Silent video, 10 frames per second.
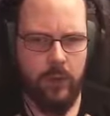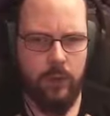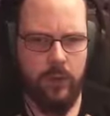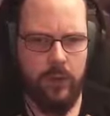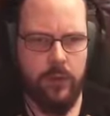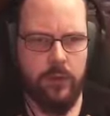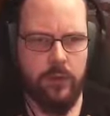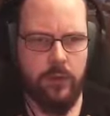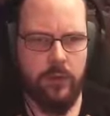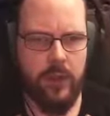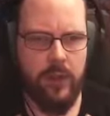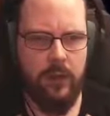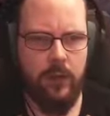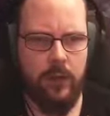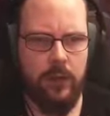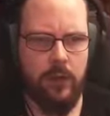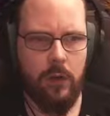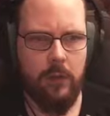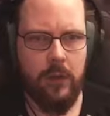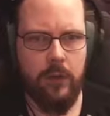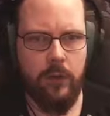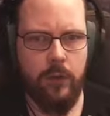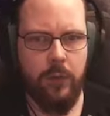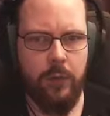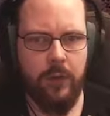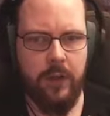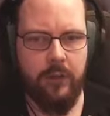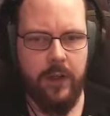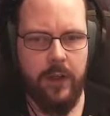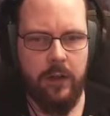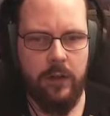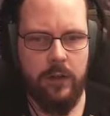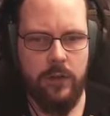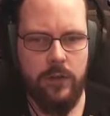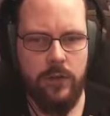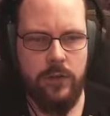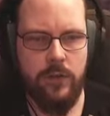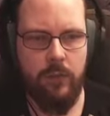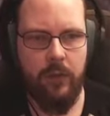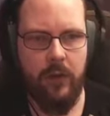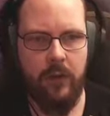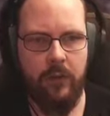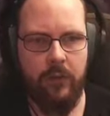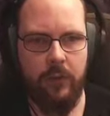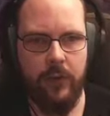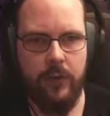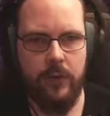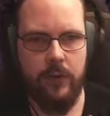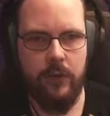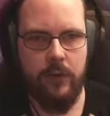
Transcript: Wait, what? There's nothing here? I mean, I could be brave again and just jump off, but...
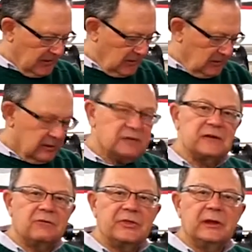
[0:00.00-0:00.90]
That's
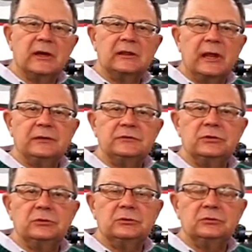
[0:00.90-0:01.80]
everything I'd like
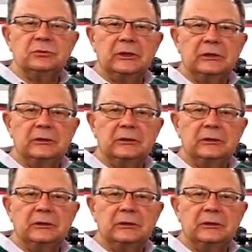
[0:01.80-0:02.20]
to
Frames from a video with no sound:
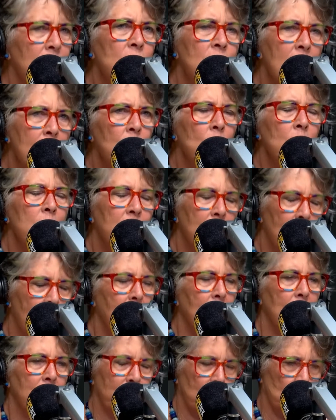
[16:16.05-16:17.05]
The trouble with
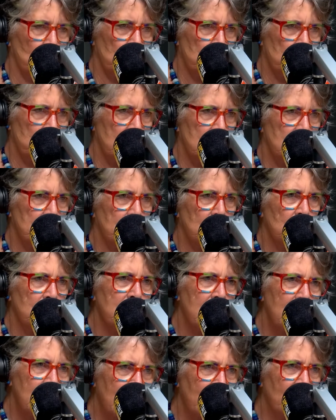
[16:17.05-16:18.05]
carnivores is
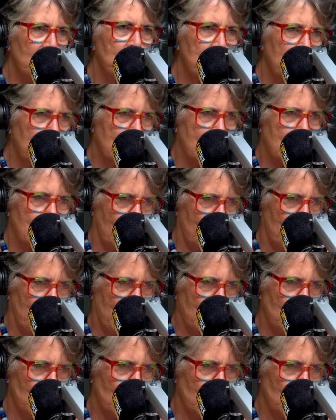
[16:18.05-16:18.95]
because they love meat so much.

#####

- **PROMPT**
Restate the lines above exactly, from the one bearing "[0:00.90-0:01.80]" through the final line of the material, both included, omitting pictures.

- **RESULT BELOW**
[0:00.90-0:01.80]
everything I'd like
[0:01.80-0:02.20]
to
Frames from a video with no sound:
[16:16.05-16:17.05]
The trouble with
[16:17.05-16:18.05]
carnivores is
[16:18.05-16:18.95]
because they love meat so much.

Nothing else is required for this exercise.